----- Data

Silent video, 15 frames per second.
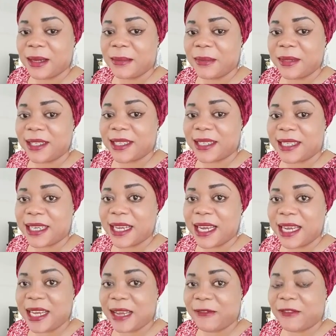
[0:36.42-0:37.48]
Today
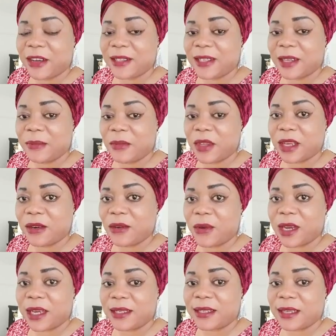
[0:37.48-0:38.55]
I've got something
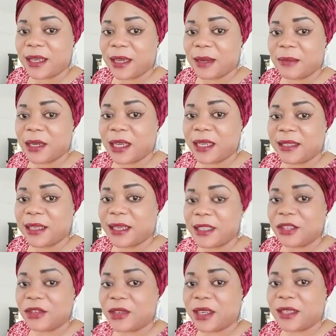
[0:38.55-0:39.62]
quite nice and
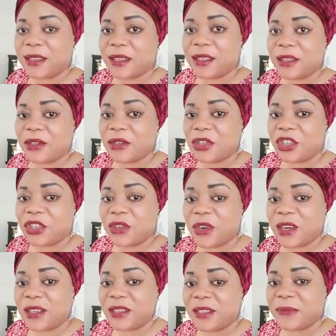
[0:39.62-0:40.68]
interesting to show
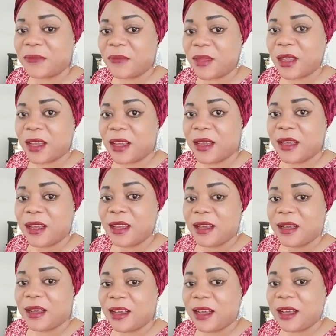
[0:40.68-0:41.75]
us.
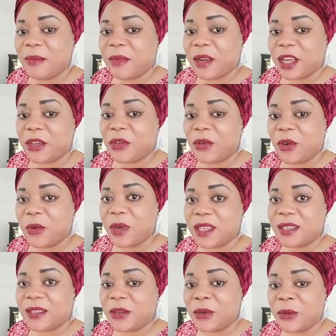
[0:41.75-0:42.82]
Like you always
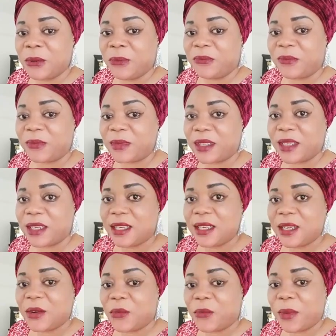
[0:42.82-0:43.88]
know,
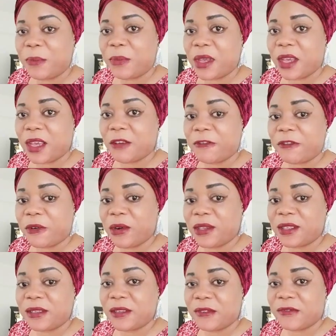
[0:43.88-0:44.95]
we pick a fruit
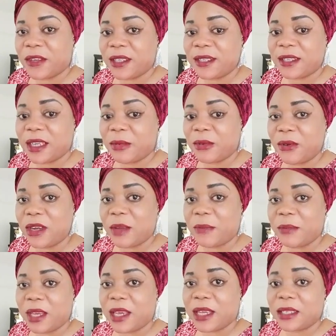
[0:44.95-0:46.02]
and vegetable and
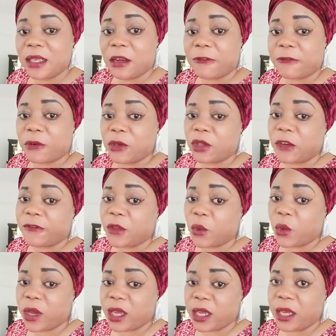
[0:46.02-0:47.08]
make it our fruit of the
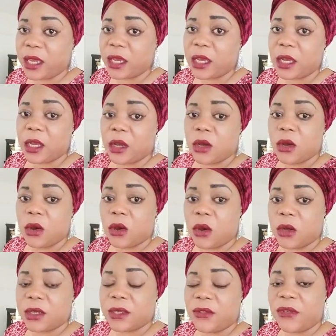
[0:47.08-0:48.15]
week on
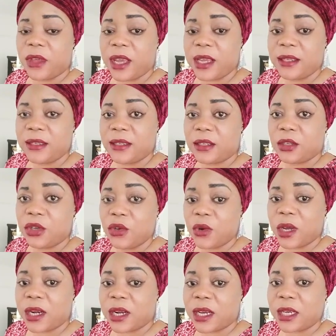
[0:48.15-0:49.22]
things you
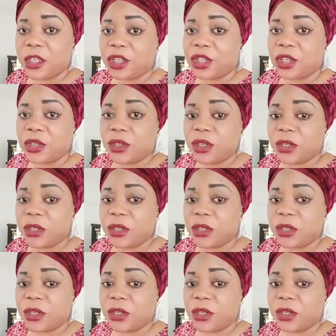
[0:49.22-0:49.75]
and I should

----------

Assignment >>
Once you find the line with "[0:46.02-0:47.08]", restate it and every later line of the data word for word, excluding the pictures.

Solution for this task >>
[0:46.02-0:47.08]
make it our fruit of the
[0:47.08-0:48.15]
week on
[0:48.15-0:49.22]
things you
[0:49.22-0:49.75]
and I should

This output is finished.